In the hillside above the retreat centre there was a couple of eco-lodges for people on a lifetime retreat and once the resident has passed on the lodge also gets passed on to the next person on the waiting list.
The retreat building
The lifetime retreat lodges and the home of Lama Yeshe when he visits.
There is a also a wonderful cafe/shop on the grass beach which caters for visitors and helps fund the island and sells lots of mediation bowls which everyone seemed to try out and I imagine were there as some special meditative training test for the shop assistant.
Above the cafe was a meditation room which I visited at several ungodly hours to spend time, cross legged, cutting off the blood flow to my feet. I didn’t take my reading glasses into these meditations and was put on the spot when given a 2 inch thick set of cards to be able to recite the Chenrezig prayer, which was written in writing so small that I had no choice but to mumble along in a low Buddhisty sounding, throaty tone so as not to be exposed and glared at.
The Holy Isle passenger terminal looking towards Arran
Before meditation one morning as the sun was just up, around 5am as it happens, I decided to practice some yoga outdoors. There was a time when 5am was when I’d think of getting off home from a party and not heading for seclusion to do a yoga practice. I found a lovely spot by the sea edge looking across to Arran. I stripped down to my underpants because 1/ it was already hot and more importantly, 2/ I was alone – and so I began Surya Namaskara A (Sun Salutation A) and by the time I’d reached my first downward facing dog I realised I was not at all alone. I was joined by an ever expanding cloud of wee midges and these midges were not at all Buddhist and brought on what I can only describe as yoga turrets and a quick desertion of my practice as I ran back to the meditation hall with my new friends in hot, biting pursuit.
In the main building one could help oneself to free teas and coffees 24/7 and the food, three meals a day that are included in your £28 a night stay, was gorgeous vegan fayre. We all occasionally chipped in washing and wiping dishes and very quickly became part of the community and after only three days it was as if we’d never lived anywhere else.

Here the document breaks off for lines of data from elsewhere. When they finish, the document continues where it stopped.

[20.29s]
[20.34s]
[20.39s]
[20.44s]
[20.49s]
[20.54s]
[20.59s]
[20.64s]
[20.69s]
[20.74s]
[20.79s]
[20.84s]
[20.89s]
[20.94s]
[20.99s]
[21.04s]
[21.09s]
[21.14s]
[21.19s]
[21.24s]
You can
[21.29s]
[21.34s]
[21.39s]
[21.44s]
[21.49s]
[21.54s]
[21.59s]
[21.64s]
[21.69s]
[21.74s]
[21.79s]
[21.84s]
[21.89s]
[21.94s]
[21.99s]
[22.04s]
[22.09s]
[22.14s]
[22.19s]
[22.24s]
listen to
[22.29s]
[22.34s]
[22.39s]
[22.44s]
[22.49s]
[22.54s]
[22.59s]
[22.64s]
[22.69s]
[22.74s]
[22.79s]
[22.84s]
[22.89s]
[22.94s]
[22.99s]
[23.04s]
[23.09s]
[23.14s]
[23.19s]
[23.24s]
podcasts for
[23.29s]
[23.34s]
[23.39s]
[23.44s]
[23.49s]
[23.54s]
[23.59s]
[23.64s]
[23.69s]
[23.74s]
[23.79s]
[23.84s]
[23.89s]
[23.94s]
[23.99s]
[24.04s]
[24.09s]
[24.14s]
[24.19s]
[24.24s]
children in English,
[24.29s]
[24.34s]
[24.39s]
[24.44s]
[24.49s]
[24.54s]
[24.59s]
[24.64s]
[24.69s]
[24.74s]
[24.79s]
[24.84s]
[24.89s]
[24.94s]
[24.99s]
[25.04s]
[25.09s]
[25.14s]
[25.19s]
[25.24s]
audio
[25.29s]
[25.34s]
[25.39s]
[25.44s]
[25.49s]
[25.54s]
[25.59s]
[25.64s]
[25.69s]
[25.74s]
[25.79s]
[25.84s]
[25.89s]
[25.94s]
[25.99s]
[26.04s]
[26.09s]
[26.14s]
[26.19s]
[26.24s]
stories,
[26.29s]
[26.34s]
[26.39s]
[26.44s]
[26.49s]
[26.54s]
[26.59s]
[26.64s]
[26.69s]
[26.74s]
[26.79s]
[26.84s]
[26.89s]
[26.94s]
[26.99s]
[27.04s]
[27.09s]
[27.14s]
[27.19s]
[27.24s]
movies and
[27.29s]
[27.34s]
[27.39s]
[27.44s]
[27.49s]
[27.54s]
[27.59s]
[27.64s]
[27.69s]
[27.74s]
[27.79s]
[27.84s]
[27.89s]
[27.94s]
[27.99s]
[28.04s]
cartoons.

On Holy Isle, you are not expected to go to meditation or to do anything particularly. You are simply free to be. It is relaxation personified and still quite a secret.
Peaced out. Last night on the island. Arran in the background
On returning to Arran the next day with it’s one bus every two hours, seemed akin to being dropped into Manhattan on Christmas Eve. It took a while for the peace to dissolve back into distraction which suffice to say most of it eventually did – except for a small part that now sits there still – I guess, waiting for me.
There are currently plans to put a power plant on Arran which the Buddhist community fear will spoil the tranquility of Holy Isle causing noise, pollution and smoke.